Background: It is still unclear whether celiprolol, a beta(1)-selective blocker, reduces myocardial infarct size. This study will examine whether celiprolol reduces myocardial infarct size, as well as investigate the mechanisms for its infarct size-reducing effect in rabbits.

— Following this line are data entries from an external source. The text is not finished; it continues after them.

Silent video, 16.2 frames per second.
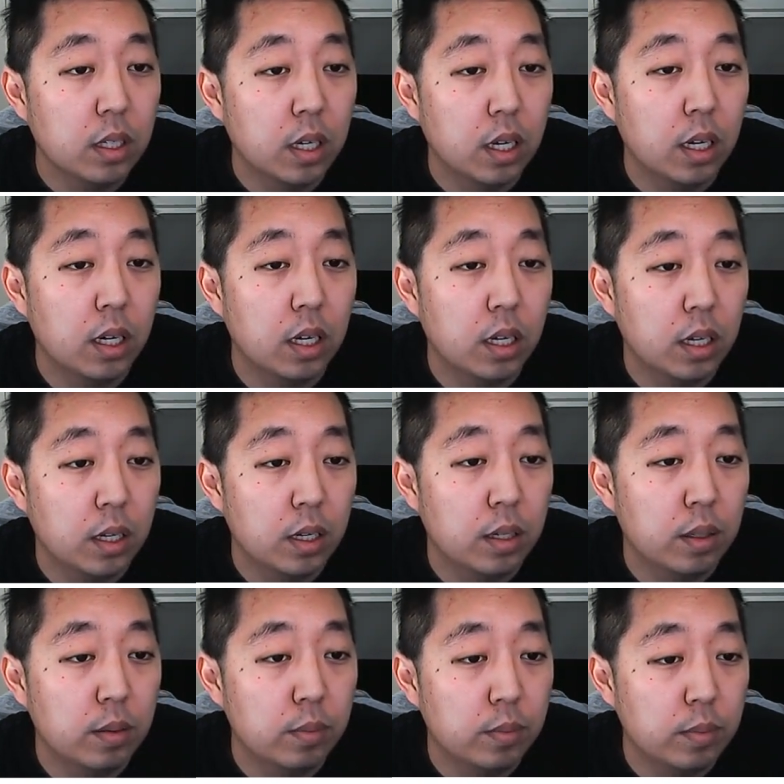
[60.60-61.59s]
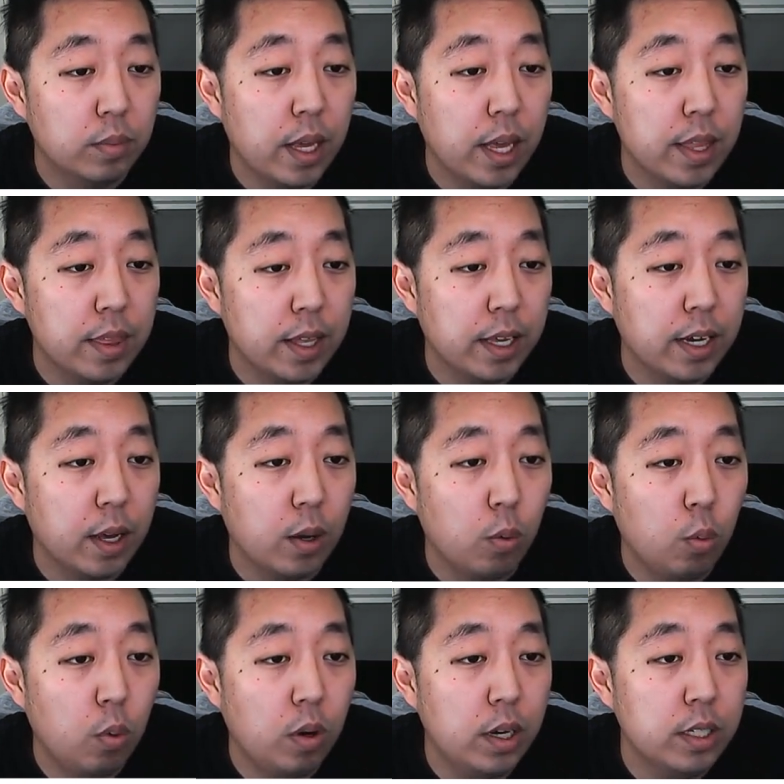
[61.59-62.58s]
Um, and then at
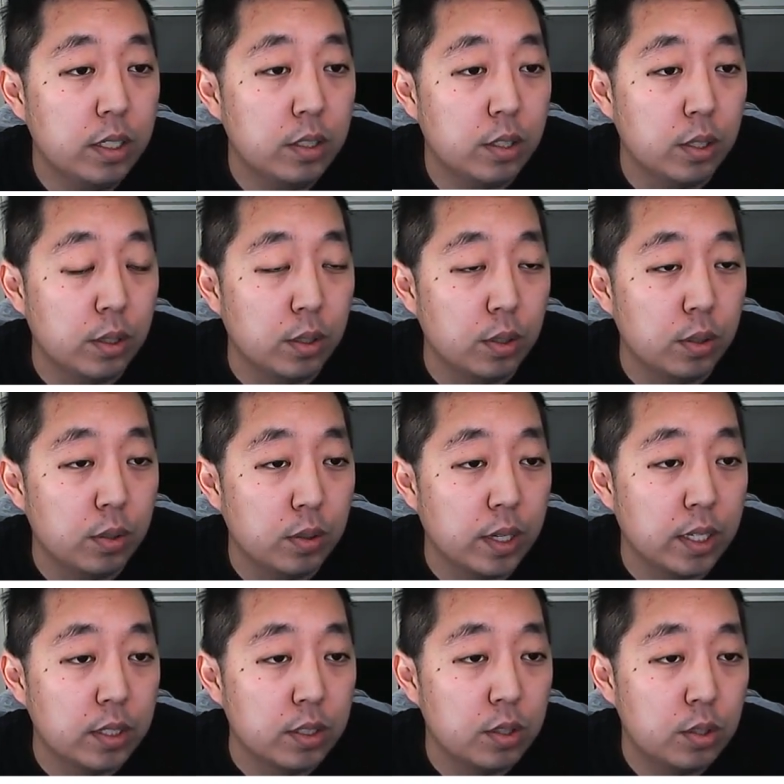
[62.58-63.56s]
1, 2, it's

Methods and results: Japanese white rabbits underwent 30 min of ischemia and 48 h of reperfusion. Celiprolol (1 or 10 mg x kg (-1) x h(-1) for 60 min, iv) was administered 20 min before ischemia with or without pretreatment with N(omega)-nitro-L-arginine methylester (L-NAME, 10 mg/kg, iv, a nitric oxide synthase inhibitor) or 5-hydroxydecanoic acid sodium salt (5-HD, 5 mg/kg, iv, a mitochondrial K(ATP) channel blocker). The area at risk as a percentage of the left ventricle was determined by using Evans blue dye, and the infarct size was determined as a percentage of the area at risk by triphenyl tetrazolium chloride staining. Celiprolol 1 and 10 mg x kg(-1) x h(-1) significantly reduced the infarct size in a dose-dependent manner (36.4+/-1.7%, n=7 and 25.4+/-2.9%, n=7, respectively) compared with the control (46.2+/-3.1%, n=8). The infarct size-reducing effect of celiprolol was completely blocked by L-NAME (40.4 +/-2.8%, n=8) but not by 5-HD (27.3+/-1.0%, n=8). Celiprolol 1 mg x kg(-1) x h (-1) increased the myocardial interstitial levels of NOx, an indicator of nitric oxide, and reduced the intensity of dihydro-ethidium staining of myocardium, an indicator of superoxide, during reperfusion after 30 min of ischemia.
Conclusion: Celiprolol reduces myocardial infarct size and also increases nitric oxide production and reduces superoxide levels but not mitochondrial K(ATP) channels in rabbits.